Peace Corps Interview: FAQ and Tips


Katie Jones peace corps Ukraine blog

I had my interview in March of 2016. I did weeks of research on what the application process and interview would be like. Below I will list my interview experience and my tips for preparing for your interview. As all ways, good luck! Be sure to checkout my vlogs for a look into what life is like here and the future volunteers tab for blogs tailored to those considering the Peace Corps!

Preparing for the Interview:

I received the email to scheduled my interview on March 16, 2016. There was a link within the email that allowed me to sign up for a time of my choosing. I would recommend signing up as soon as you get the email to ensure that you get the most options and can find a time that works for you.

I received an email the next day from the person who would be conducting my interview confirming my time slot and providing me with connection instructions. Our interview was via Skype Business via a "Skype Meeting". This may require a plug in which will be linked in the email. Make sure everything is downloaded an updated well before the time of your interview.

Now that my interview was set, I began my research. I read everything on my country's Peace Corps page, re-read all the documentation on the sector I was interviewing for, and researched my interviewer. I also started reading current events for my country so that I would be up to date should it come up in the interview.

What I found the most helpful was researching potential questions that might be asked. I printed these out and wrote out my answers. This is the website with the list I used.

https://www.reddit.com/r/PeaceCorpsVolunteers/comments/2uolga/was_just_interviewed_heres_what_they_asked/

I would highly recommend filling out these questions and getting very familiar with your answers.

The Actual Interview

I scheduled my interview during a morning slot and scheduled the morning off from work.

I set up my laptop in the study at my house. I made sure the back group was nice and neat. I hardwired the computer into our network so I would not have an connectivity issues. I read on other blogs that people only wore business professional from the waist up since you would be on Skype. I would highly recommend wearing a full outfit just in case you have to get up during your interview. I ended up getting a very persistent mail person who rang the doorbell about 7 times to deliver a package. My interviewer was very cordial about me having to get up during my interview and I didn't feel that the interruption had a negative impact on me.

At the end of the interview, as at the end of all interviews, they will ask if you have any questions. I'm sure everyone has heard this about 1 million times but your answer to that question should never ever be no. You should always have at least 3 or 4 questions prepared. I found that much easier during this interview than any other job interview. My interviewer was a Returned Peace Corps Volunteer (RPCV) so most of my questions revolved around her experience during her service, and if she could go back in time to this time during her application process, what would she like to tell her self.

The interview ended with her reassuring me that I would most likely not hear anything else for months and to not freak out.

The Question that Stumped Me

The very last question that my interviewer asked me, was not something that came up during any of my research. She asked me to describe a time that I failed and how I responded to that.

I was so prepared during my interview and I was so comfortable with all the questions until she threw this curve ball at me. How apropos of what service will be like, prepare as best as possible and hope that through your preparation you will be able to get through whatever is thrown at you.

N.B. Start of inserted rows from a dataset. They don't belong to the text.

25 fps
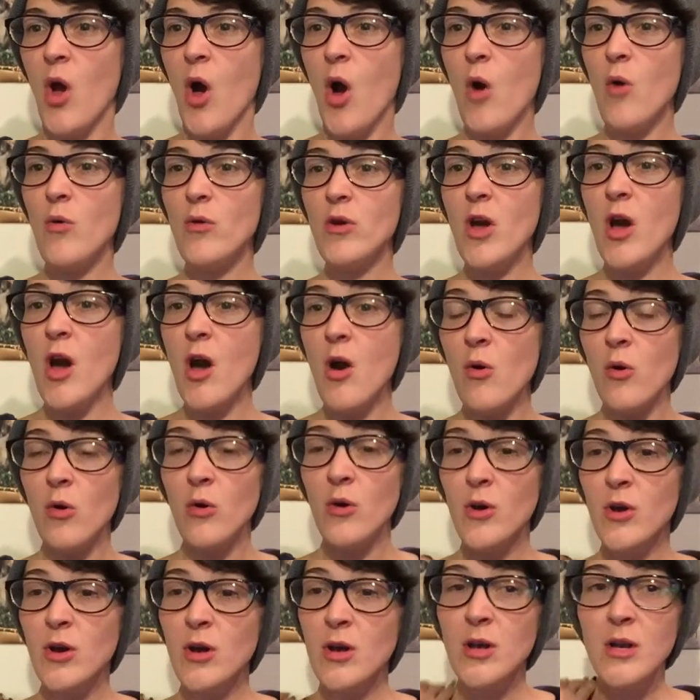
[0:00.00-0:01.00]
Oh, no!
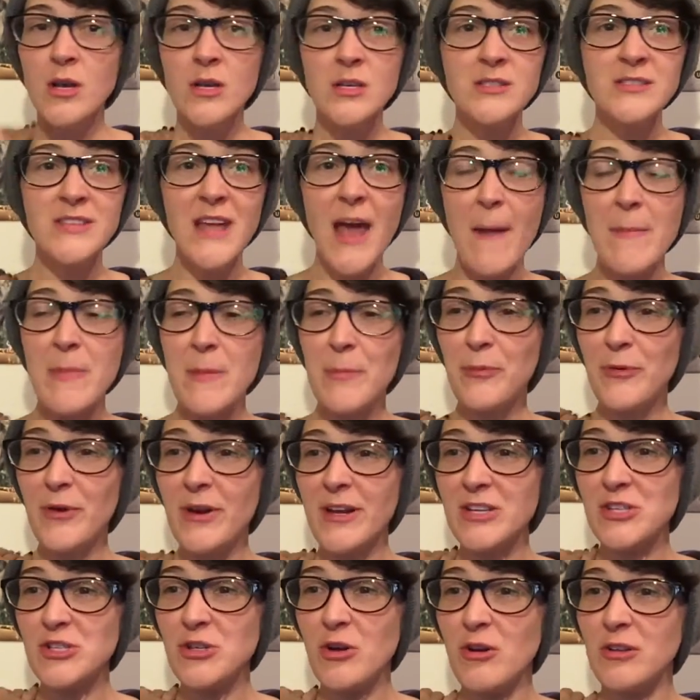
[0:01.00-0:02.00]
Stabbed the
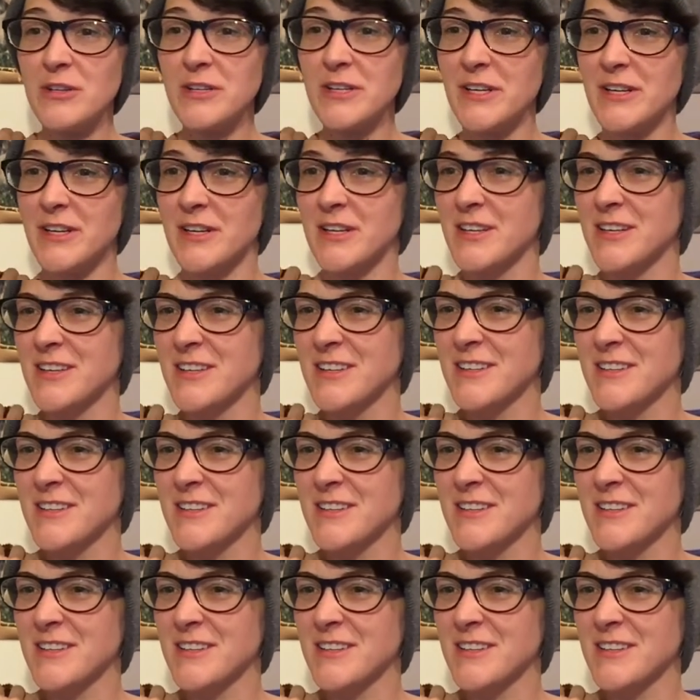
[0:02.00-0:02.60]
pretty shoulder.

In preparing for this interview and answering all the questions, it really makes you dig deep into what has shaped you as a person and how each experience has taught you something.

This question seemed to be most interested in assessing your response to your failure. During service, as in life, you will fail multiple times, the kind of person you are is determined by how you respond.

Post interview

In the blog posts that I came across during my research, some said that you received a "nomination" following your interview and that the invitation was close to follow. I asked my interviewer about this and she told me that they had a restructuring of the program recently and they no longer did it that way.

She told me I would most likely hear something around July 1st when the application window closed but it could be as late as September 1st when all applicants would know by.

Final thoughts:

Every interview is going to be different and each interviewer will connect with you in a different way. I wish you all the best of luck during your application process and recommend just being yourself. Take deep breaths prior to your interview and rest in the confident of the research you did in preparation.